— TRY IT —
The whole listing below is to be copied exactly, with every picture left out.

— INFORMATION SHOWN —
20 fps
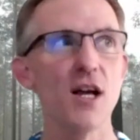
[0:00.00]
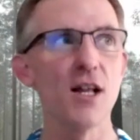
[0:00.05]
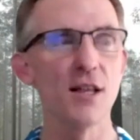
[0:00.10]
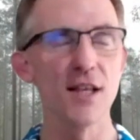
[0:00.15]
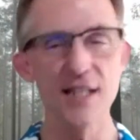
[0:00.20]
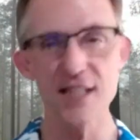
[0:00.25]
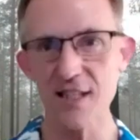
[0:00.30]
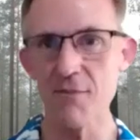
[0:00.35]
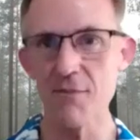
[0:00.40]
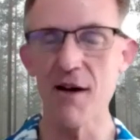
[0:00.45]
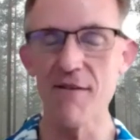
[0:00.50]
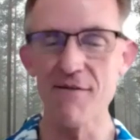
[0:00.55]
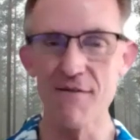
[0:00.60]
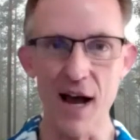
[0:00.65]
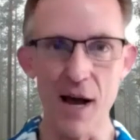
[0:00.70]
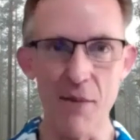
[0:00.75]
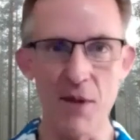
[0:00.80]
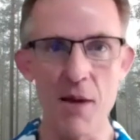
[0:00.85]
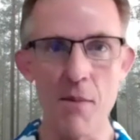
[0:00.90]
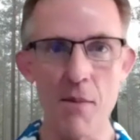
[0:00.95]
list of my
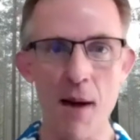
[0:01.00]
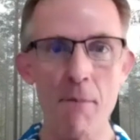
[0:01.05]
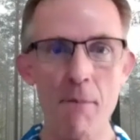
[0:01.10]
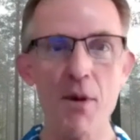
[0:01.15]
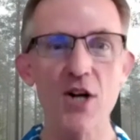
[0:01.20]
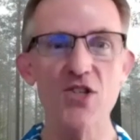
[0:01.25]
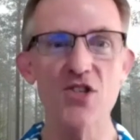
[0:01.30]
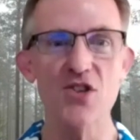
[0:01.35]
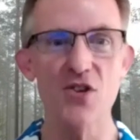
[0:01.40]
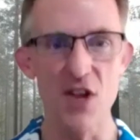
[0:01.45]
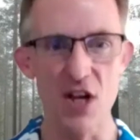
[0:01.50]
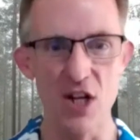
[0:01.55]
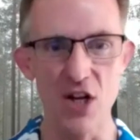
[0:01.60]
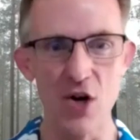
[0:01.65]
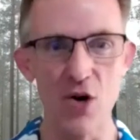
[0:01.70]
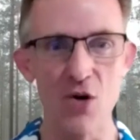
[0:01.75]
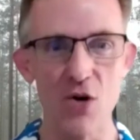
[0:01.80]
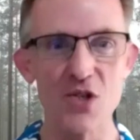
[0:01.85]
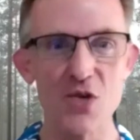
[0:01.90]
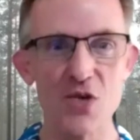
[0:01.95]
family members, so they
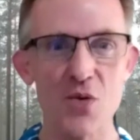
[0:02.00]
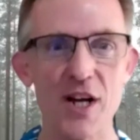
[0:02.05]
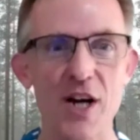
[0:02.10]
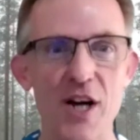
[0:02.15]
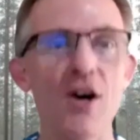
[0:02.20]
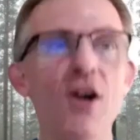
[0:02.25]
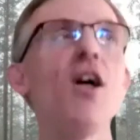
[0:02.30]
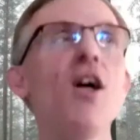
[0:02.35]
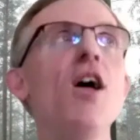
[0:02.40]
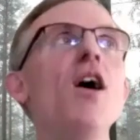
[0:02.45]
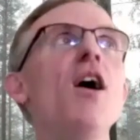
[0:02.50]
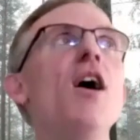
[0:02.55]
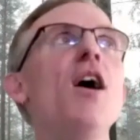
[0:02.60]
knew it was real.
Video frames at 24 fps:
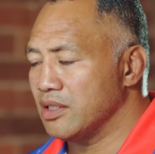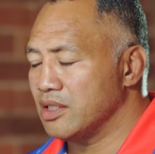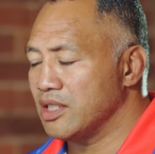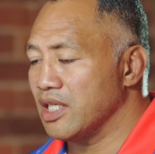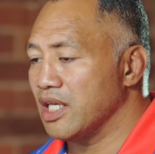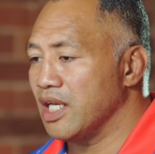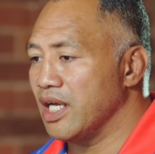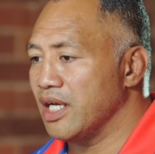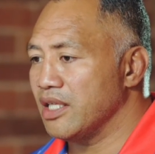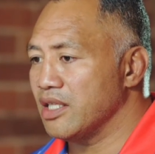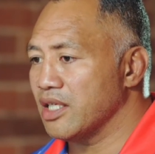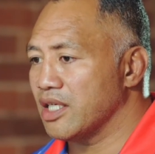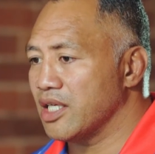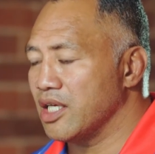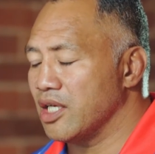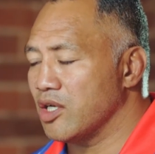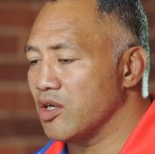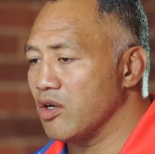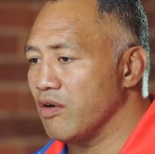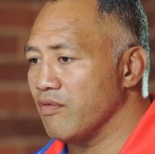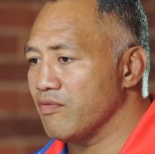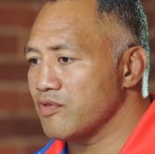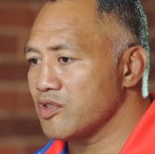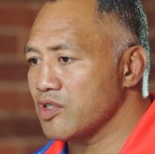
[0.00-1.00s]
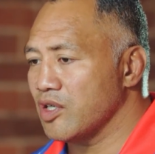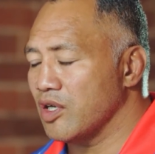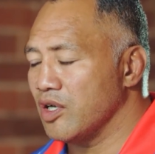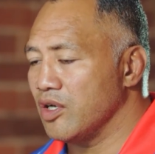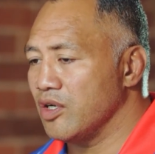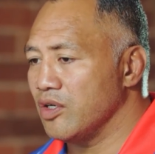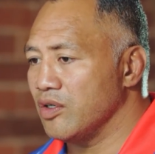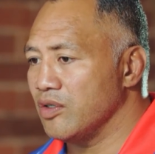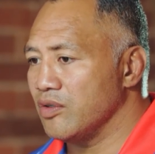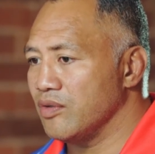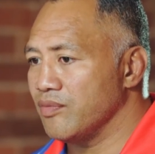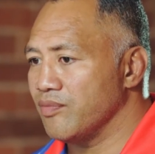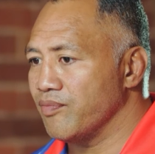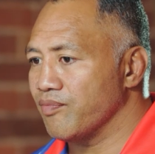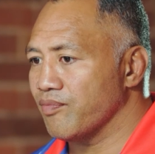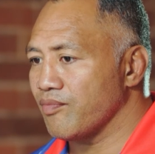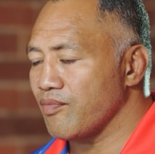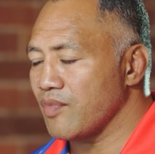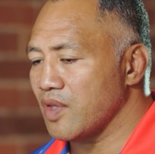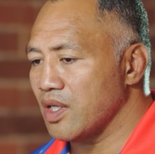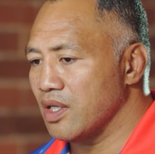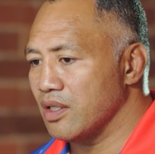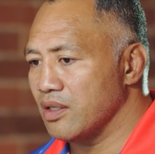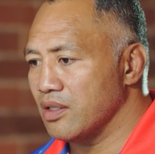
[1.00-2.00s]
delay the kickoff, so
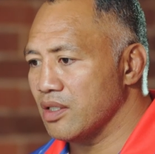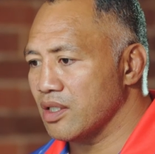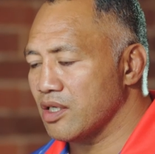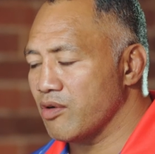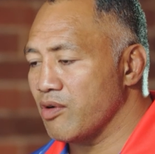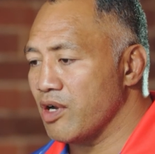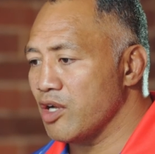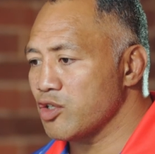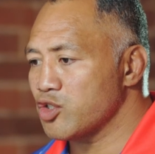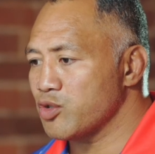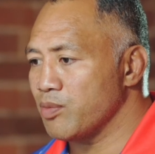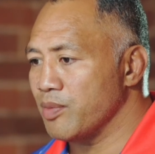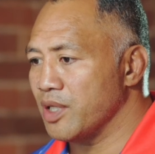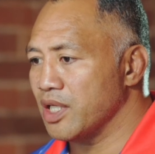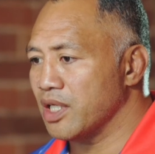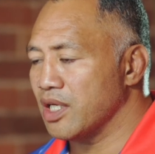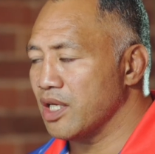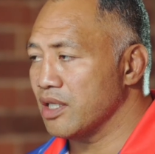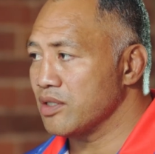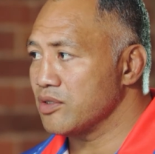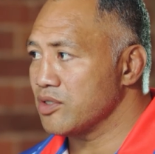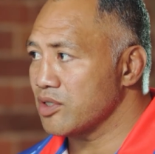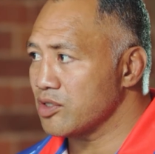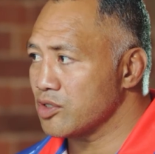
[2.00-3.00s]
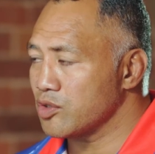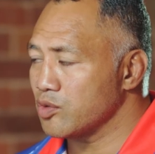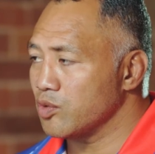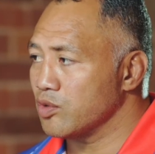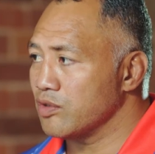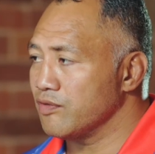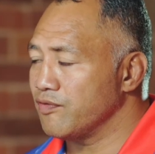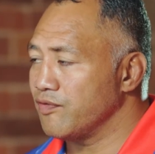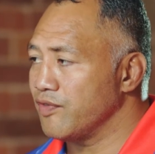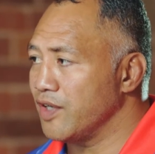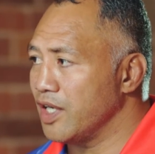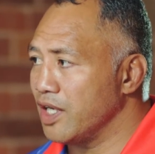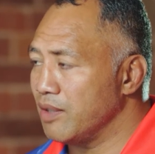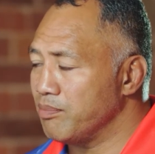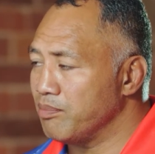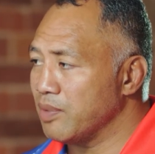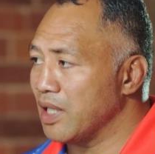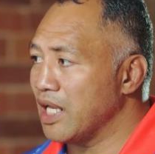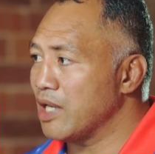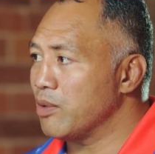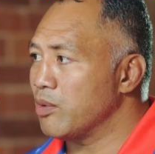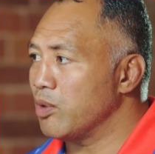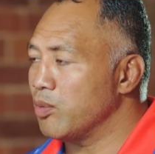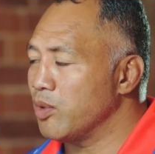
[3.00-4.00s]
the groundsman can just sort of
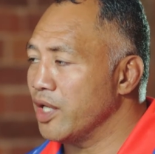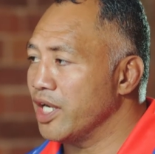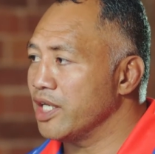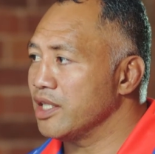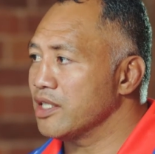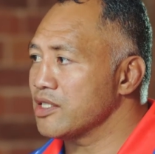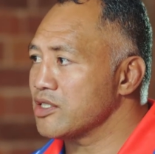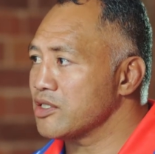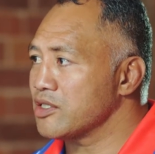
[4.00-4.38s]
blow away the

— OUTPUT FOR THIS EXERCISE —
20 fps
[0:00.00]
[0:00.05]
[0:00.10]
[0:00.15]
[0:00.20]
[0:00.25]
[0:00.30]
[0:00.35]
[0:00.40]
[0:00.45]
[0:00.50]
[0:00.55]
[0:00.60]
[0:00.65]
[0:00.70]
[0:00.75]
[0:00.80]
[0:00.85]
[0:00.90]
[0:00.95]
list of my
[0:01.00]
[0:01.05]
[0:01.10]
[0:01.15]
[0:01.20]
[0:01.25]
[0:01.30]
[0:01.35]
[0:01.40]
[0:01.45]
[0:01.50]
[0:01.55]
[0:01.60]
[0:01.65]
[0:01.70]
[0:01.75]
[0:01.80]
[0:01.85]
[0:01.90]
[0:01.95]
family members, so they
[0:02.00]
[0:02.05]
[0:02.10]
[0:02.15]
[0:02.20]
[0:02.25]
[0:02.30]
[0:02.35]
[0:02.40]
[0:02.45]
[0:02.50]
[0:02.55]
[0:02.60]
knew it was real.
Video frames at 24 fps:
[0.00-1.00s]
[1.00-2.00s]
delay the kickoff, so
[2.00-3.00s]
[3.00-4.00s]
the groundsman can just sort of
[4.00-4.38s]
blow away the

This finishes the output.